Scratching for an Explanation for Psoriatic Itchy Scalp

Psoriatic scalp itch may have a larger neural component than previously thought, with neuroimmune mediators — rather than the histamine system — controlling the severity of this type of itch, according to a study led by Miller School of Medicine researchers.

As many as 70% of people with psoriasis report itchy scalps, and treatment is challenging due to the location of scalp lesions and an incomplete understanding of exactly what causes and affects this type of itch.
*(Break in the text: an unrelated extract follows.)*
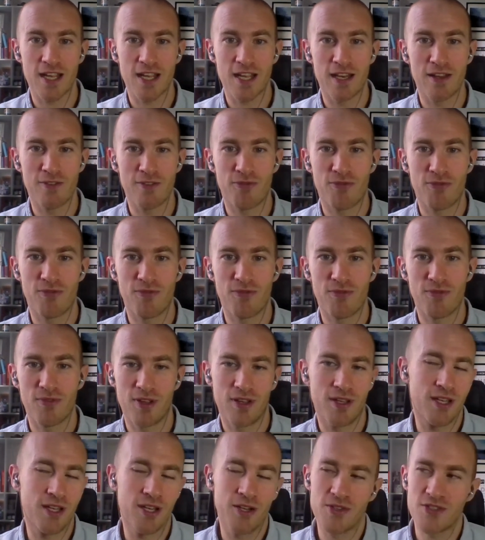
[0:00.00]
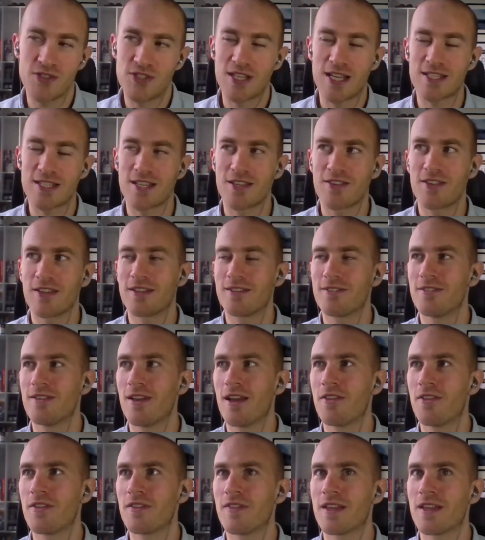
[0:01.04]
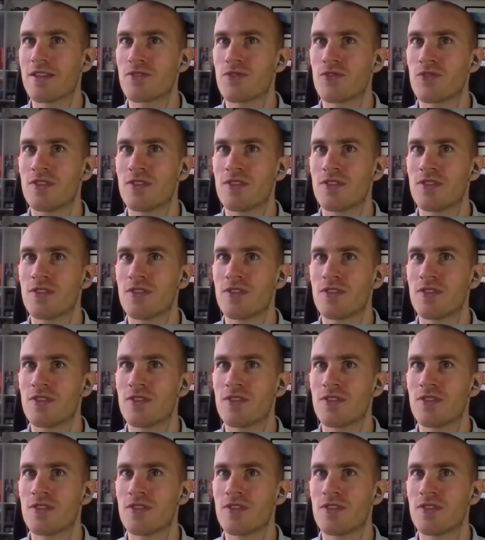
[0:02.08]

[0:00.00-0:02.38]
and if so that's I think that's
This study was the first of its kind to examine mediators involved in itchy psoriatic scalp and provides some novel insights into how the mechanisms of psoriatic scalp itch are different from psoriatic itch in other locations.

“This study demonstrated that histamine is not a mediator in psoriatic scalp itch, and the use of antihistamines, a common treatment, will not help patients,” said Gil Yosipovitch, M.D., professor, Stiefel Chair of Medical Dermatology, and director of the Miami Itch Center at the Dr. Phillip Frost Department of Dermatology and Cutaneous Surgery. “Inhibitors that block neural channels may better treat this type of itch, and our research indicated specific types of inhibitors to work on in order to help these patients.”
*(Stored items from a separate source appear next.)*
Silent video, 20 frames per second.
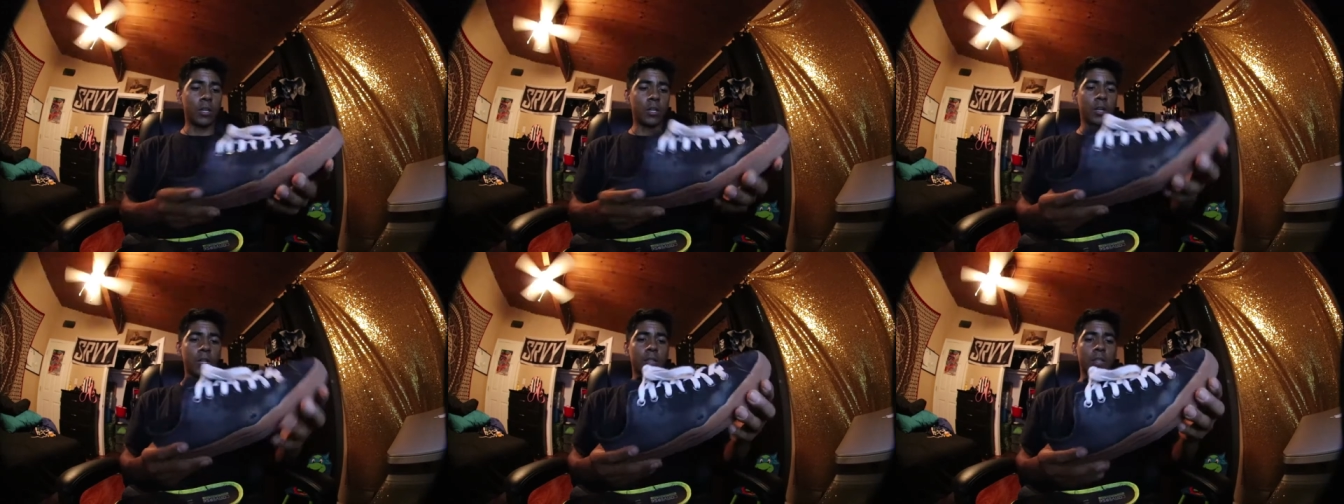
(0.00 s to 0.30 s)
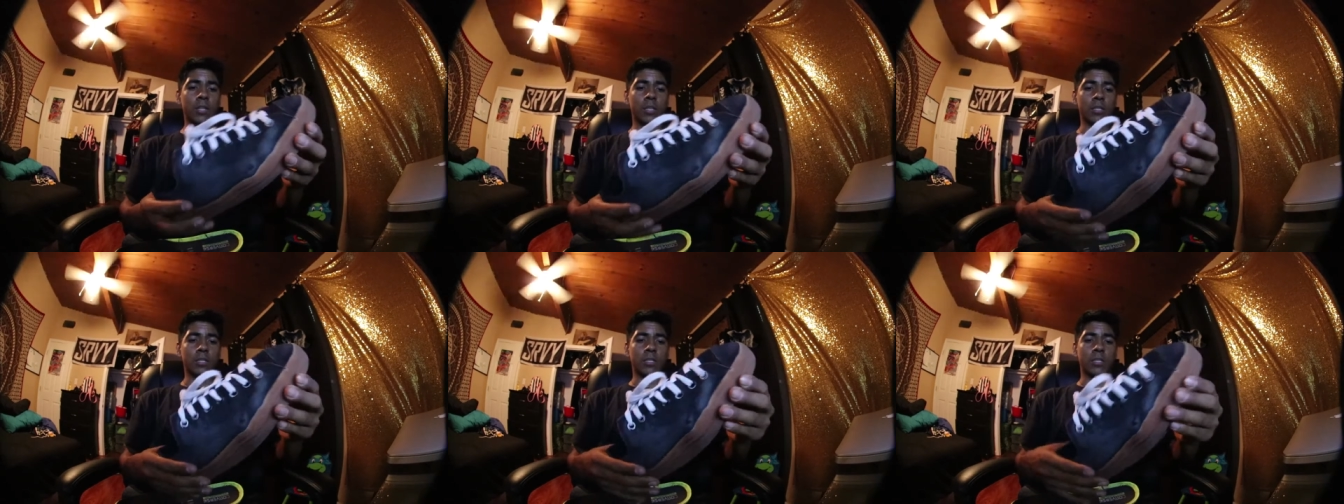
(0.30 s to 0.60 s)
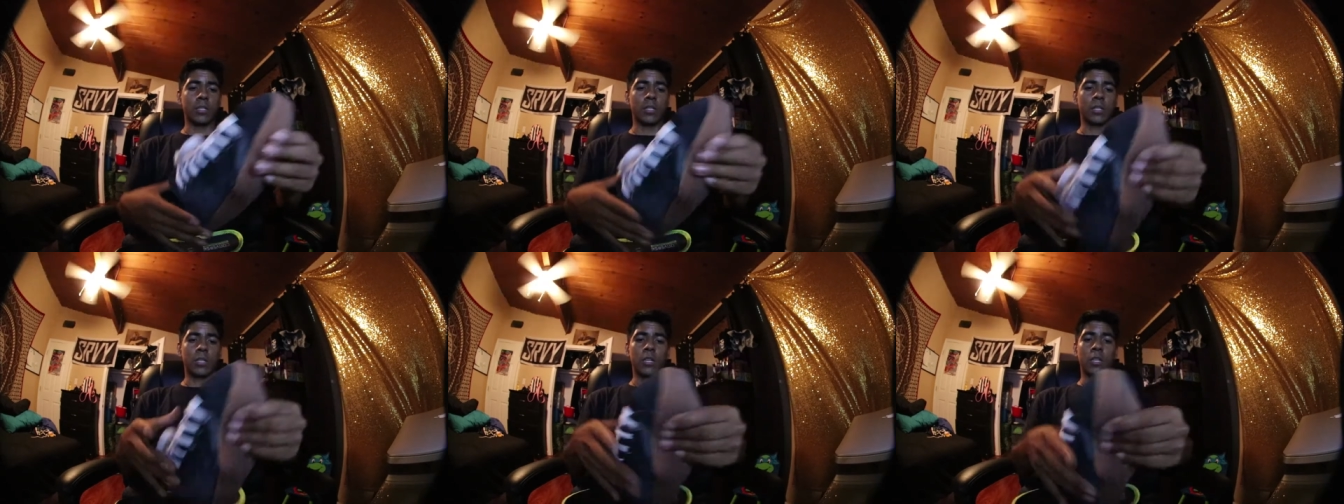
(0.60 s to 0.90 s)
Look at
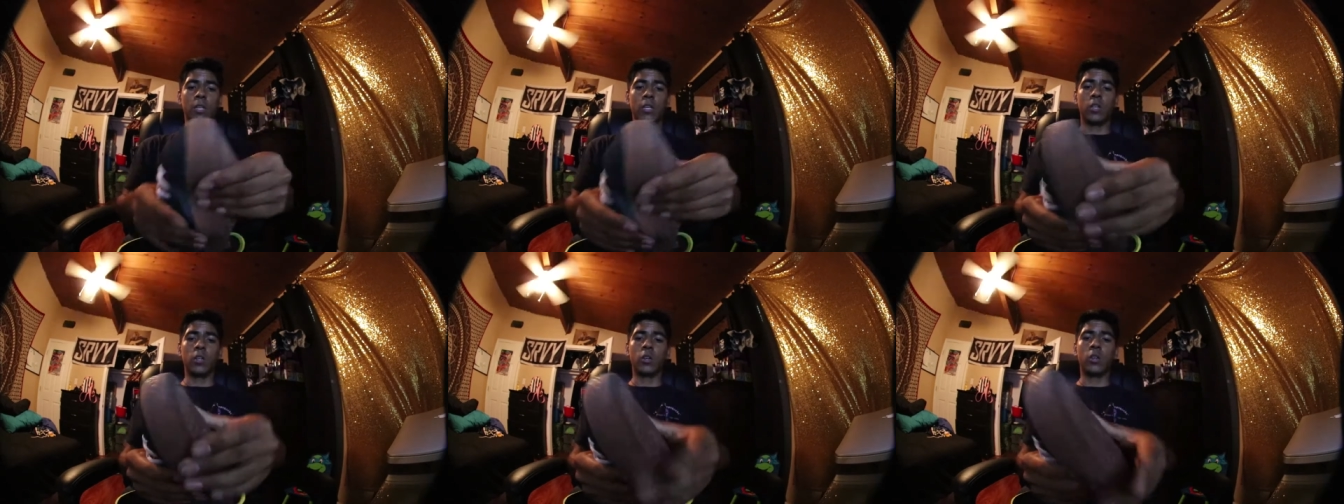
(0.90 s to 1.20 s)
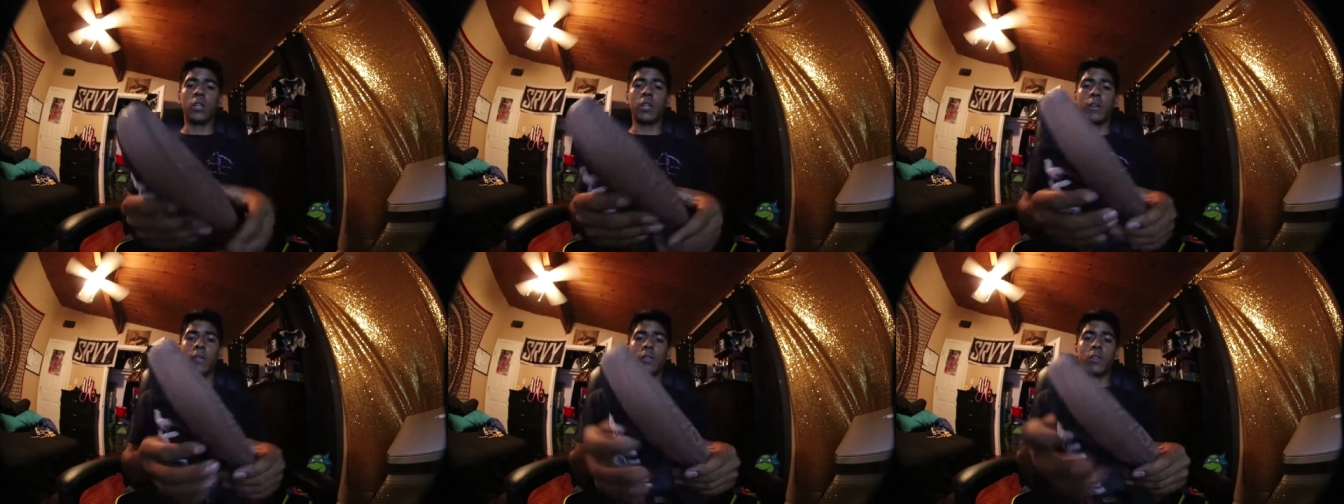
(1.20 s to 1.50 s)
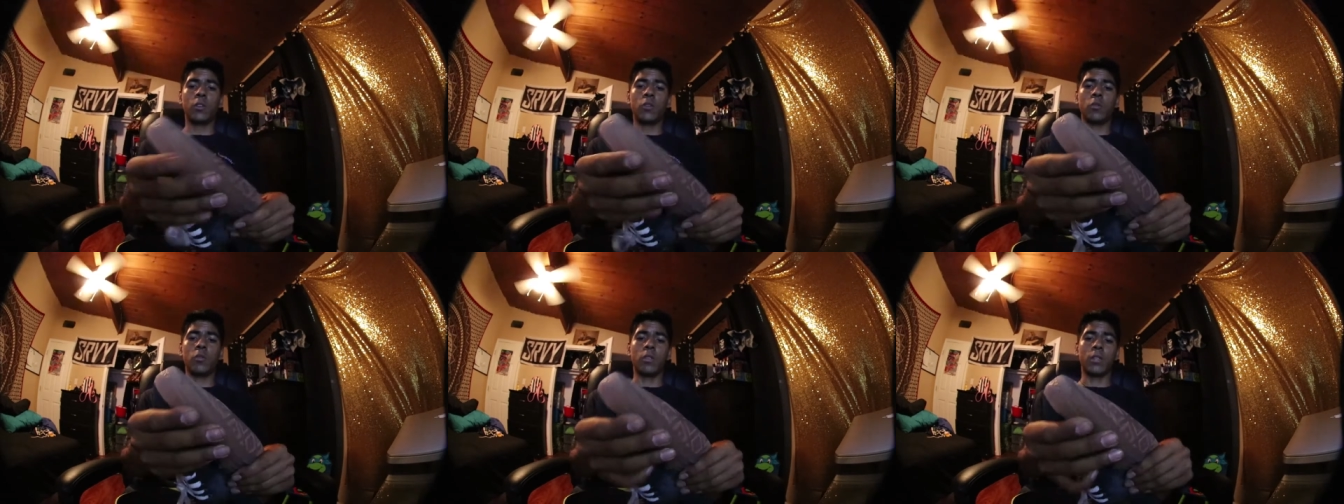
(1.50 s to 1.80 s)
this. You could
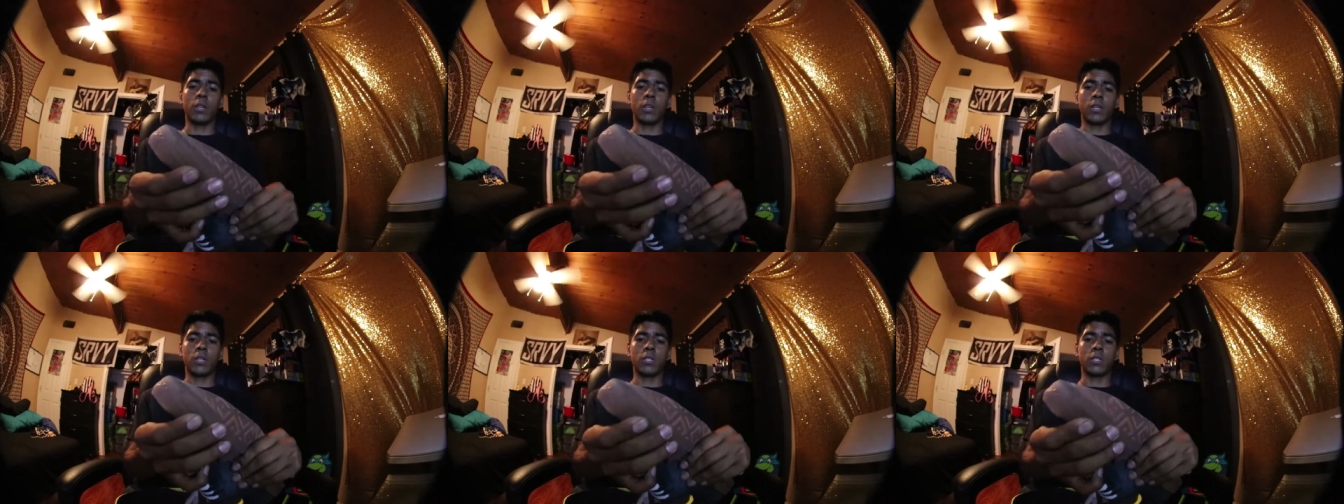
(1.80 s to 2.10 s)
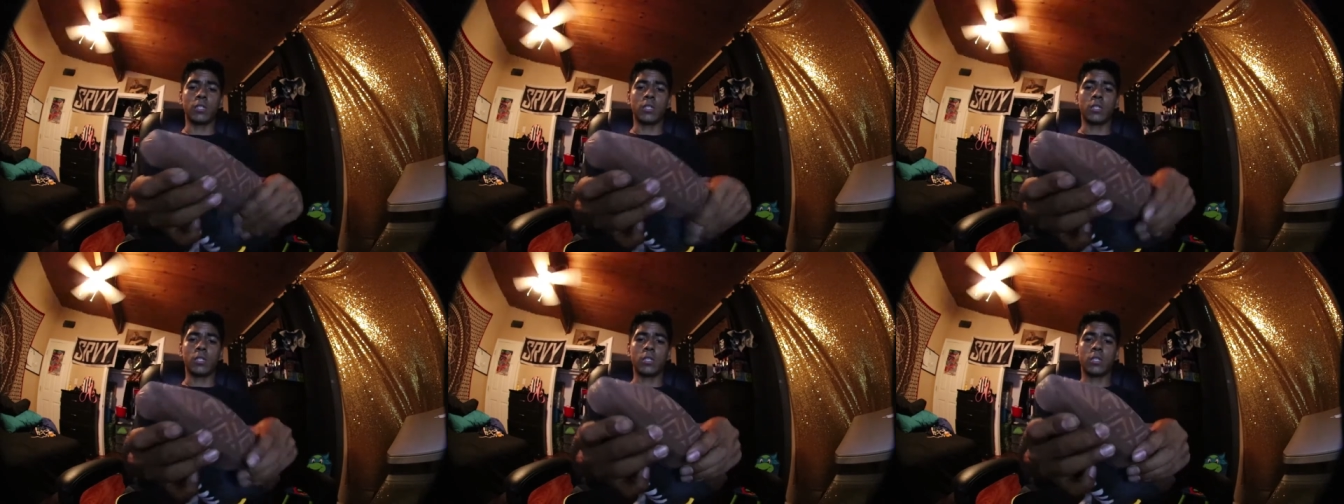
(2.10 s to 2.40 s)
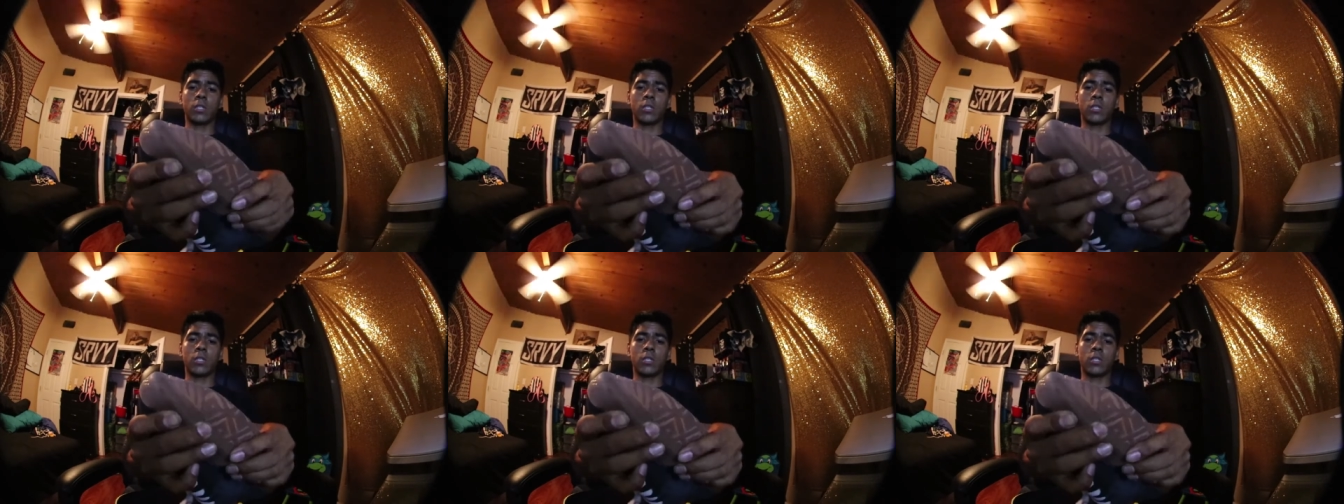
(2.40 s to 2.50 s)
even do this.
Dr. Yosipovitch was senior author of the study “Neuroimmune Mediators of Pruritus in Hispanic Scalp Psoriatic Itch,” published recently in Acta Dermato-Venereologica and funded by a research grant from LEO Pharma, a dermatological pharmaceutical company. The study’s first author, Leigh A. Nattkemper, Ph.D., is a research assistant professor in the department. Co-authors Zoe M. Lipman, M.D., and Giuseppe Ingrasci, M.D., were Miller School students who are now in their internships. Co-author Enrique Loayza, M.D., was one of Dr. Yosipovitch’s fellows and currently works in the dermatology department at Hospital Luis Vernaza in Guayaquil, Ecuador, where the patient research was conducted.

Mediating a Complex Interplay of Itch’s Causes

The researchers examined scalp biopsies from Hispanic patients with psoriasis who were not receiving treatment or who had stopped treatment prior to the biopsy. The patients were asked to rate the intensity of their scalp itch, which was found not to correlate with the visual severity of their scalp psoriasis.

The group of patients who reported severe scalp itch and the group that reported no scalp itch or mild to moderate itch showed several differences in neuropeptide, transient receptor potential and immune system expression, although they showed no difference in histamine expression.

“Our results indicate that the severity of itching in scalp psoriasis involves both neurogenic and immunogenic inflammation, but itch severity is not mediated by a histaminergic pathway,” Dr. Yosipovitch said, noting that these findings are consistent with prior data on most other types of chronic itch.

The scalp skin of patients with severe itch showed significantly greater expression of protease-activated receptor 2 (PAR2), substance P, the transient receptor potential ion channels TRPV3 and TRPM8 (a cold receptor), and immune-cell activating interleukin-23 (IL-23) cells. The itchier the patient said their scalp was, the higher the expression. All of these are known to make skin more prone to itch and/or to amplify itching sensations.

However, another substance known to increase itchiness — histamine — did not appear to play a role in the level of psoriatic scalp itch in these patients. There was no significant difference in histamine+ cells between the two groups of patients with psoriasis, and no correlation between histamine+ cell levels and itch severity.